(Collected data)
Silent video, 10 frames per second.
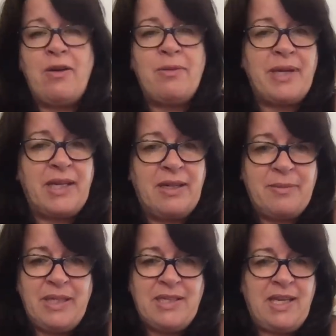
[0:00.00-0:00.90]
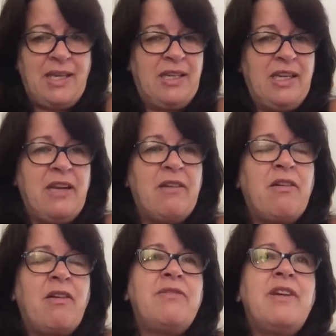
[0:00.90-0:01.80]
How am I going to be taken
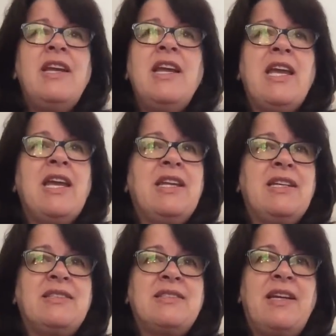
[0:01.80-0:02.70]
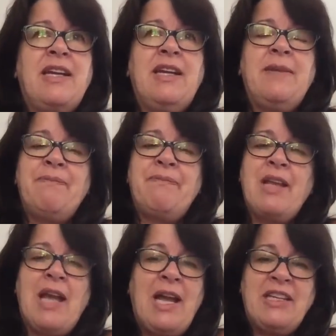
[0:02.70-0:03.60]
care of? And it's like,
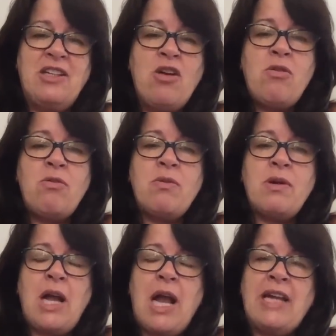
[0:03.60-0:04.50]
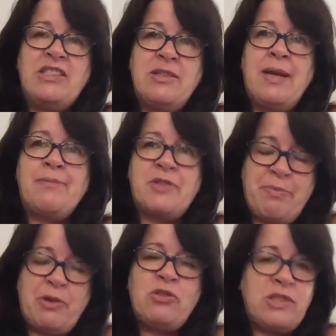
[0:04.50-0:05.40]
I know I, I'm
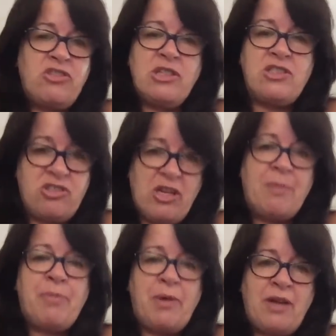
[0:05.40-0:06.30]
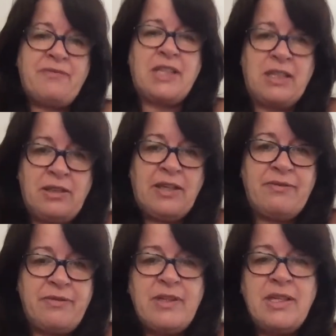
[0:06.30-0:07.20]
supposed to just jump off the
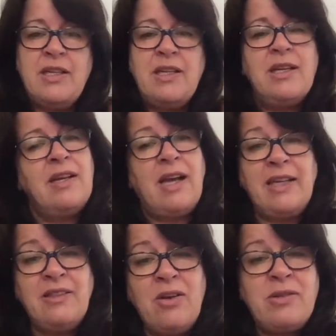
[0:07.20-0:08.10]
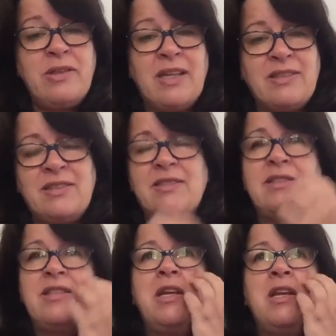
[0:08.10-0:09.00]
cliff. I know this.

**PROMPT**
With the pictures left out, please output each line from the one containing "[0:03.60-0:04.50]" through the end of the entries, exactly as it is.

**WRITTEN RESPONSE**
[0:03.60-0:04.50]
[0:04.50-0:05.40]
I know I, I'm
[0:05.40-0:06.30]
[0:06.30-0:07.20]
supposed to just jump off the
[0:07.20-0:08.10]
[0:08.10-0:09.00]
cliff. I know this.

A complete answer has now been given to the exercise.